This report describes Stolerman neurodevelopmental syndrome, a disorder caused by heterozygous, usually de novo, variants in the KDM6B gene. KDM6B encodes a demethylase that specifically demethylates lysine 27 of histone H3, and thus plays a key role in epigenetic processes controlling chromatin organization and gene silencing. There is a single orthologous gene in Drosophila, Utx, for which multiple genetic reagents have been generated, including classical loss-of-function alleles, RNAi-targeting constructs, alleles caused by insertional mutagenesis, overexpression constructs, and a CRISPR/Cas9-based TKO construct. Dmel\Utx is also orthologous to the human genes KDM6A and UTY.
Multiple UAS constructs of the human Hsap\KDM6B gene, including wild-type and human disease-implicated variants, have been introduced into flies. See the 'Disease-Implicated Variants' table below. Expression of the wild-type human gene results in distinctive phenotypes: lethality when using a ubiquitous driver and a wing-vein phenotype when using a wing-specific driver. Variants that failed to recapitulate these phenotypes were categorized as loss-of-function.
Animals homozygous for severe loss-of-function alleles of Utx typically die during the pupal stage. Using RNAi-effected knockdown of Utx in the mushroom body of the brain, memory and behavior phenotypes are observed.
[updated Mar. 2024 by FlyBase; FBrf0222196]
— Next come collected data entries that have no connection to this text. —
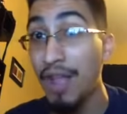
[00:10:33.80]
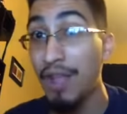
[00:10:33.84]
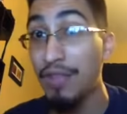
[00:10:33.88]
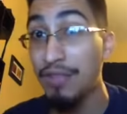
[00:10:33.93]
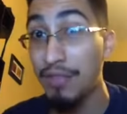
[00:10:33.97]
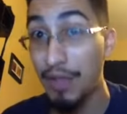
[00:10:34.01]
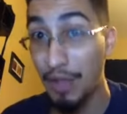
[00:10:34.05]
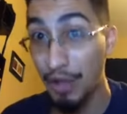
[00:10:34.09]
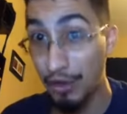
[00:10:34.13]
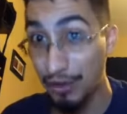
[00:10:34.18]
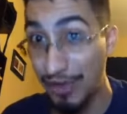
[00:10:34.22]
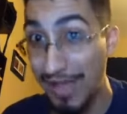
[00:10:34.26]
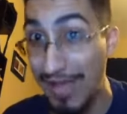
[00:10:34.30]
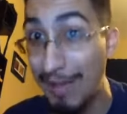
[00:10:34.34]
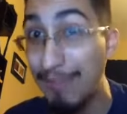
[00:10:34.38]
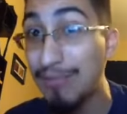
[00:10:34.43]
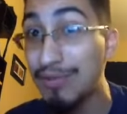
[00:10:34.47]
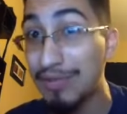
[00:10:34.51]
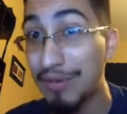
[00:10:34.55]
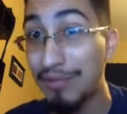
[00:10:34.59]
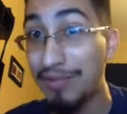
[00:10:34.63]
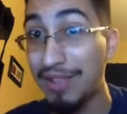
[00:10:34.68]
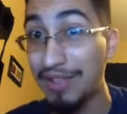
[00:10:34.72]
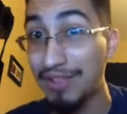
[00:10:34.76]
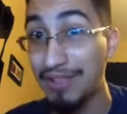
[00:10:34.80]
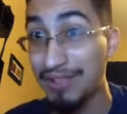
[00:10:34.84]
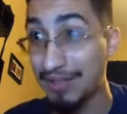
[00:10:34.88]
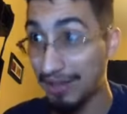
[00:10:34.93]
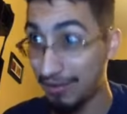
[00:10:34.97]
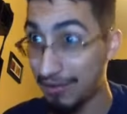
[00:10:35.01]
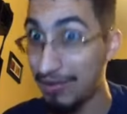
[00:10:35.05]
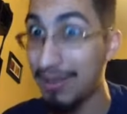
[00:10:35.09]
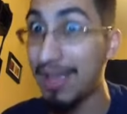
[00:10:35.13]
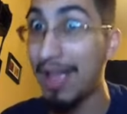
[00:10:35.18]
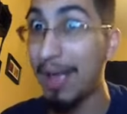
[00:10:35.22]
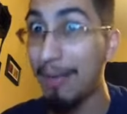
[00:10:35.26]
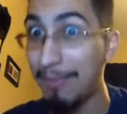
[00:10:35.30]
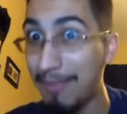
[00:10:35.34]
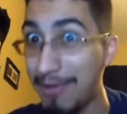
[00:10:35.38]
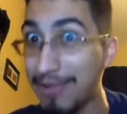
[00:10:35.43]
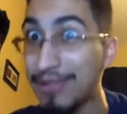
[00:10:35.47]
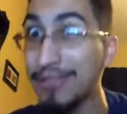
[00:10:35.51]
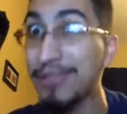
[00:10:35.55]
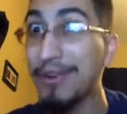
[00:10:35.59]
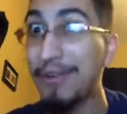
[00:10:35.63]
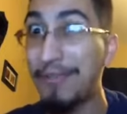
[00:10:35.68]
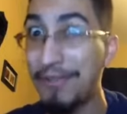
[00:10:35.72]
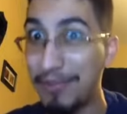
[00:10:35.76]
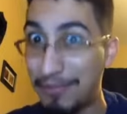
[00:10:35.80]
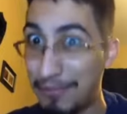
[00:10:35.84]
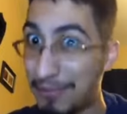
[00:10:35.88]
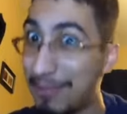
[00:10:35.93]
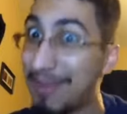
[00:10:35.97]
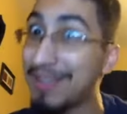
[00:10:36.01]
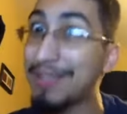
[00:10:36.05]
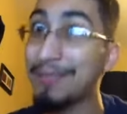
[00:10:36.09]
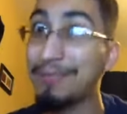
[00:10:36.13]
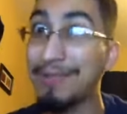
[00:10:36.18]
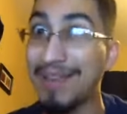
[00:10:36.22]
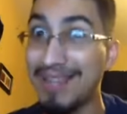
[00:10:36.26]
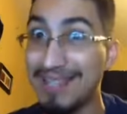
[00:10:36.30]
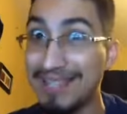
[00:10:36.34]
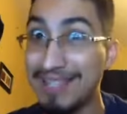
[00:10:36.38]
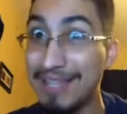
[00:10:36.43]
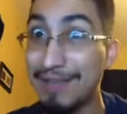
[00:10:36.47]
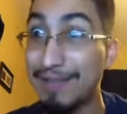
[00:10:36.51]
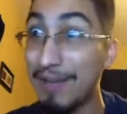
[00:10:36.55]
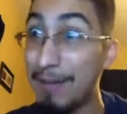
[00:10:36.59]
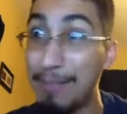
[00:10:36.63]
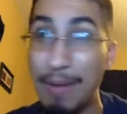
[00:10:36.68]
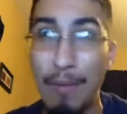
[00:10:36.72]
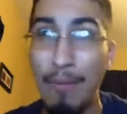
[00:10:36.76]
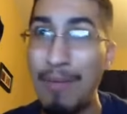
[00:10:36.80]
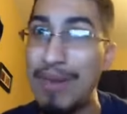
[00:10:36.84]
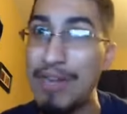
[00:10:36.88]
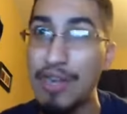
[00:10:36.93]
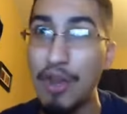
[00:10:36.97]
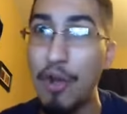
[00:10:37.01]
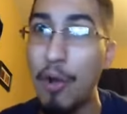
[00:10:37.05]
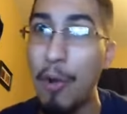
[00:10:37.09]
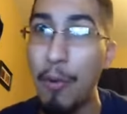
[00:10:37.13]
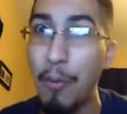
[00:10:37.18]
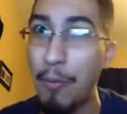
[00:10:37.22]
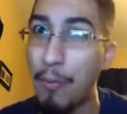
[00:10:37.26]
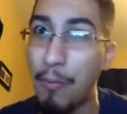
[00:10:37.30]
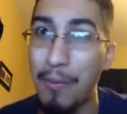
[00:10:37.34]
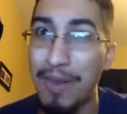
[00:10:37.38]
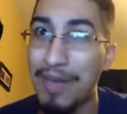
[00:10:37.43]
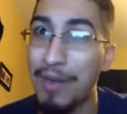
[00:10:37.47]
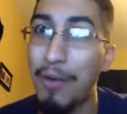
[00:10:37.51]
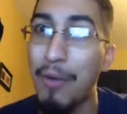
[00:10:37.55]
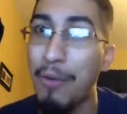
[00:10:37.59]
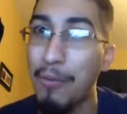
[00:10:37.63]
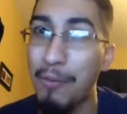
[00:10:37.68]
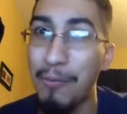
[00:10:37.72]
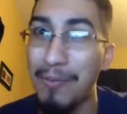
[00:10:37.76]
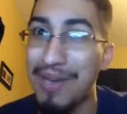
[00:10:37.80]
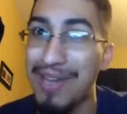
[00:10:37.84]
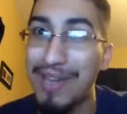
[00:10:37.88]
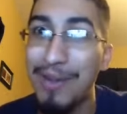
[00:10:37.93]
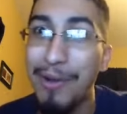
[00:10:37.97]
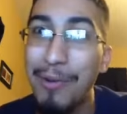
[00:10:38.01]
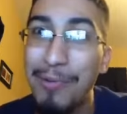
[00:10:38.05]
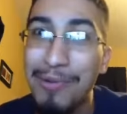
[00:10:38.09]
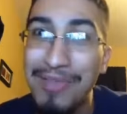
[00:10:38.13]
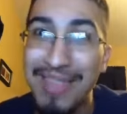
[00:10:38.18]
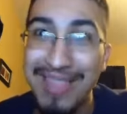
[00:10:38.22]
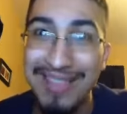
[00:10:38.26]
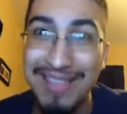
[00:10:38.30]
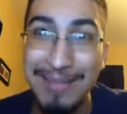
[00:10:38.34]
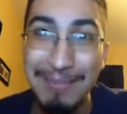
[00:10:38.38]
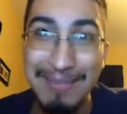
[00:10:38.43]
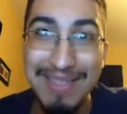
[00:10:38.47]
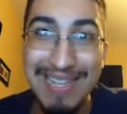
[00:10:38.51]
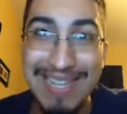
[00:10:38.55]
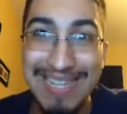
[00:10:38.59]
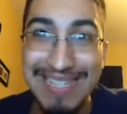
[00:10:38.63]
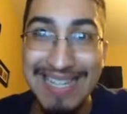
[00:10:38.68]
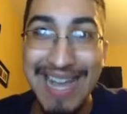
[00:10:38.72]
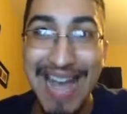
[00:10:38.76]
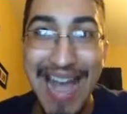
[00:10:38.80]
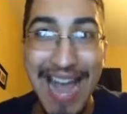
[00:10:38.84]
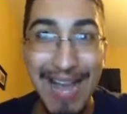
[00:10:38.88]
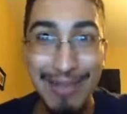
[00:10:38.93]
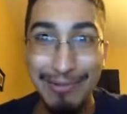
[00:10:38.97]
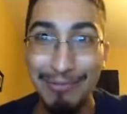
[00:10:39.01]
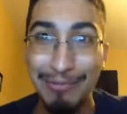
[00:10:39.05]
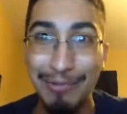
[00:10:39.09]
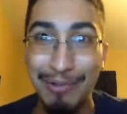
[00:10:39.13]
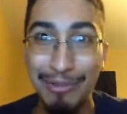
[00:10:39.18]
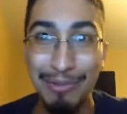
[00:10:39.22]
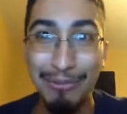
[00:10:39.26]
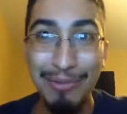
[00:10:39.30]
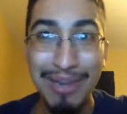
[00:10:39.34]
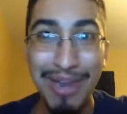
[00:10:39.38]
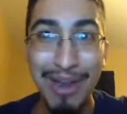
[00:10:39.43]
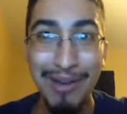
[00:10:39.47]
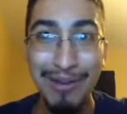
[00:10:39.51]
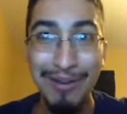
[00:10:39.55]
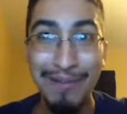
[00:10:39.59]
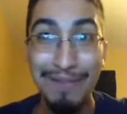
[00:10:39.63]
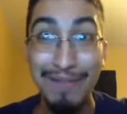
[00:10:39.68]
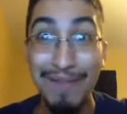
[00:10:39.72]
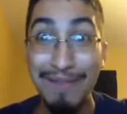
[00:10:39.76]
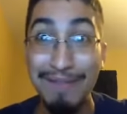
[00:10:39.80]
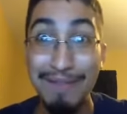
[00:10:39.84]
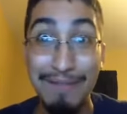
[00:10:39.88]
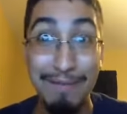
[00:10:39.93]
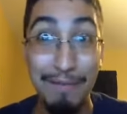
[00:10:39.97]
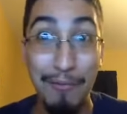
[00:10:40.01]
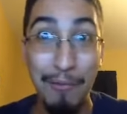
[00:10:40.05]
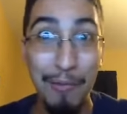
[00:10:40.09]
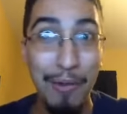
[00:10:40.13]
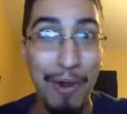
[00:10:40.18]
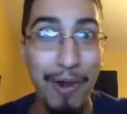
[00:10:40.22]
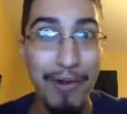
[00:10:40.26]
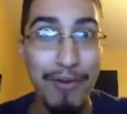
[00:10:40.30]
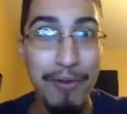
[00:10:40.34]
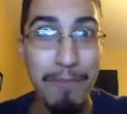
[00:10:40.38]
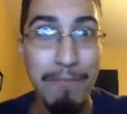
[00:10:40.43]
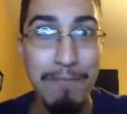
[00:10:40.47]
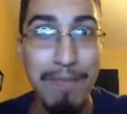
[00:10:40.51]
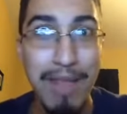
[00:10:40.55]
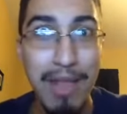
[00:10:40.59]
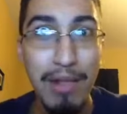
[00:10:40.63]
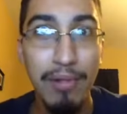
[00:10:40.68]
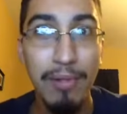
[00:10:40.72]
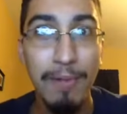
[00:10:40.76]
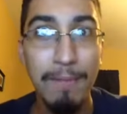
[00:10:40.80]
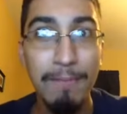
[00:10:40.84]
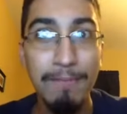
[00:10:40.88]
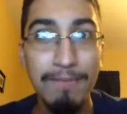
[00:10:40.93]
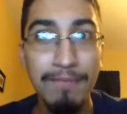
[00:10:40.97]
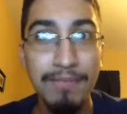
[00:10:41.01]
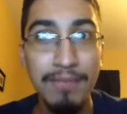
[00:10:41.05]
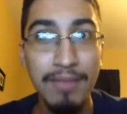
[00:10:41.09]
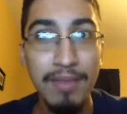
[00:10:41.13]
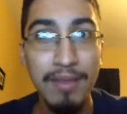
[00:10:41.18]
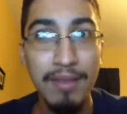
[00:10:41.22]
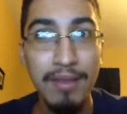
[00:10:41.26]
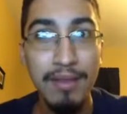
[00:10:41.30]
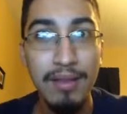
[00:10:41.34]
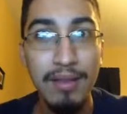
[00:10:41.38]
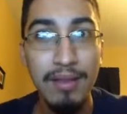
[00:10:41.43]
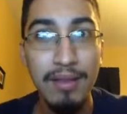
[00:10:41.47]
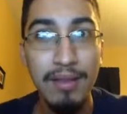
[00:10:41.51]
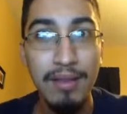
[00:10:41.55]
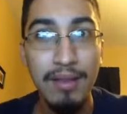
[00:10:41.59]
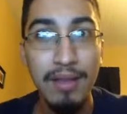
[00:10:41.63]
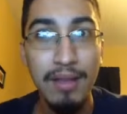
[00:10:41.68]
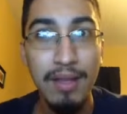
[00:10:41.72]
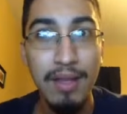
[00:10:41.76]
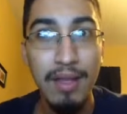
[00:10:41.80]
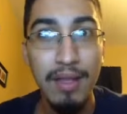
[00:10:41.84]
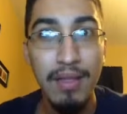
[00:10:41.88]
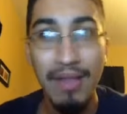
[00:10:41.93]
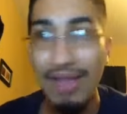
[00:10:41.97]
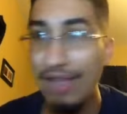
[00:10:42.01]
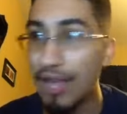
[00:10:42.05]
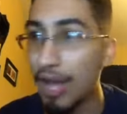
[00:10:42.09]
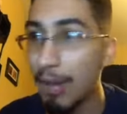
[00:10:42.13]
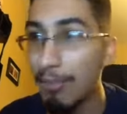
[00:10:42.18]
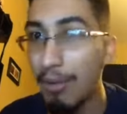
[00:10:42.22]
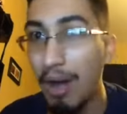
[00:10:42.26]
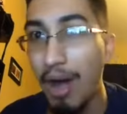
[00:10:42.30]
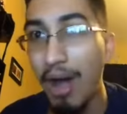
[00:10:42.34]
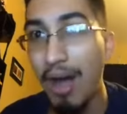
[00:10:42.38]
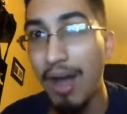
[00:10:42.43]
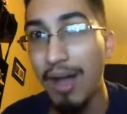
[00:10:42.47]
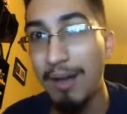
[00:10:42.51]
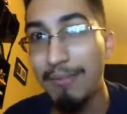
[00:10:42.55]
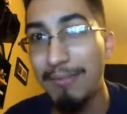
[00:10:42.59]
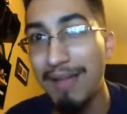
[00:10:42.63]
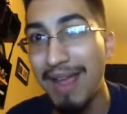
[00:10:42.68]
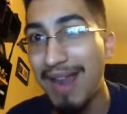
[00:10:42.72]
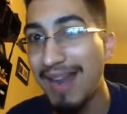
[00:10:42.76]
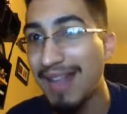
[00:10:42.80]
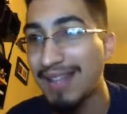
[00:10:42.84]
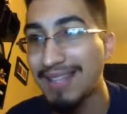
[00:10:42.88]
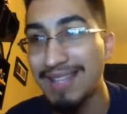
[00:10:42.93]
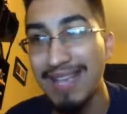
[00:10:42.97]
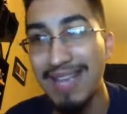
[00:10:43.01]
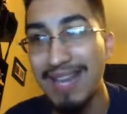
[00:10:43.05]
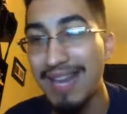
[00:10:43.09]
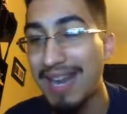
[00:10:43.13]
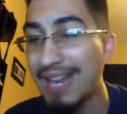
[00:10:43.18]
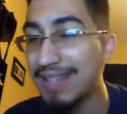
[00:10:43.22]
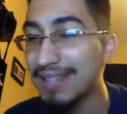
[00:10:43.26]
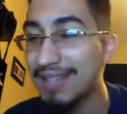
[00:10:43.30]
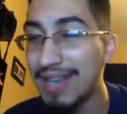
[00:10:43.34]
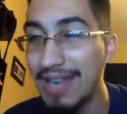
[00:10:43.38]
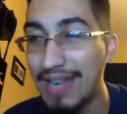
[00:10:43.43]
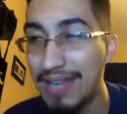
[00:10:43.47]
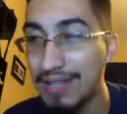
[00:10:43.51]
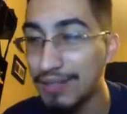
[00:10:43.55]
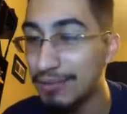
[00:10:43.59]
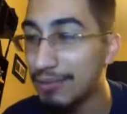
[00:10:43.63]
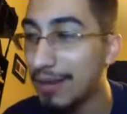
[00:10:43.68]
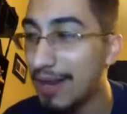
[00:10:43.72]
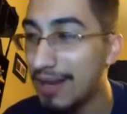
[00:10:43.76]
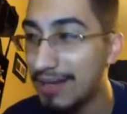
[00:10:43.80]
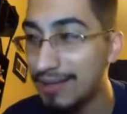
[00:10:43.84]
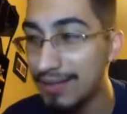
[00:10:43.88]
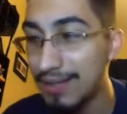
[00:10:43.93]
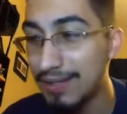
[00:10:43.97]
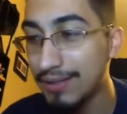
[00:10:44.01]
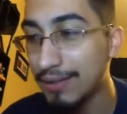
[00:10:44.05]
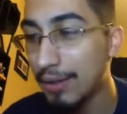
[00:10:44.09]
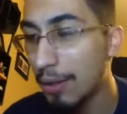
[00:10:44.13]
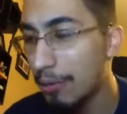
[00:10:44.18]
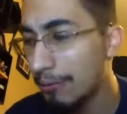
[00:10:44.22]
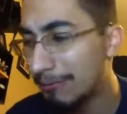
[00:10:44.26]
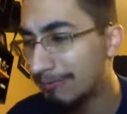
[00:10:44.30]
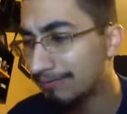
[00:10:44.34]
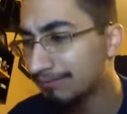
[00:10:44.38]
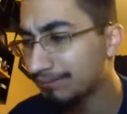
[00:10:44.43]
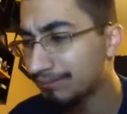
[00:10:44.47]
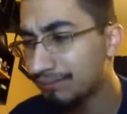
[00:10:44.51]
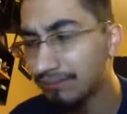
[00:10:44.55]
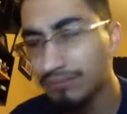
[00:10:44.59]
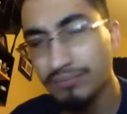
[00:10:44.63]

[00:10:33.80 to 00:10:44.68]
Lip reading: the claims and everything, she's like, oh yeah, I'm about to go over there. We're about to wreck stuff up. And we know that some of these guys were 350, 400 mil. Like, come on, man. It's crazy. So,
[STOLERMAN NEURODEVELOPMENTAL SYNDROME; NEDSST](https://omim.org/entry/618505)
[LYSINE DEMETHYLASE 6B; KDM6B](https://omim.org/entry/611577)
A developmental disorder characterized by mildly impaired global development apparent from infancy, poor speech acquisition, hypotonia with early feeding difficulties, mildly delayed walking, and variable behavioral abnormalities, such as autistic features, hyperactivity, or attention deficits. Individuals may have coarse facial features and mild distal skeletal abnormalities. [from MIM:618505; 2023.07.03]
Developmental delay (speech-language, motor, or global) was the most common feature of Stolerman neurodevelopmental syndrome in the observed cohort. Cognitive deficits were seen consistently in all individuals, but the overall phenotype was highly variable. Most individuals had mild intellectual disability (ID), autism spectrum disorder (ASD), or both. A significant proportion of the individuals showed various neurological abnormalities, including hypotonia (57%), sleep disturbances (32%), seizures (13%), and movement disorders (24%). Dysmorphic facial features were noted for most of the individuals, but coarse facial features were uncommon (Rots et al., 2023; pubmed:37196654; FBrf0256700)
Although most variants occur de novo, cases of inheritance from a mildly affected parent have occurred (Rots et al., 2023; pubmed:37196654; FBrf0256700).
KDM6B is categorized as a high confidence autism-related gene (score 1) in the SFARI gene database (https://gene.sfari.org/).
NEDSST is caused by heterozygous mutation in the KDM6B gene. Mutations occur de novo; the disorder occurs sporadically in patients with no family history of a similar disorder. [from MIM:618505; 2024.03.28]
KDM6B encodes a lysine-specific demethylase that specifically demethylates di- or tri-methylated lysine 27 of histone H3 (H3K27me2 or H3K27me3). H3K27 trimethylation is a repressive epigenetic mark controlling chromatin organization and gene silencing. The KDM6B protein can also demethylate non-histone proteins such as retinoblastoma protein.
Many to one: 3 human genes to 1 Drosophila gene.
High-scoring ortholog of human KDM6A, KDM6B, and UTY (1 Drosophila gene to 3 human).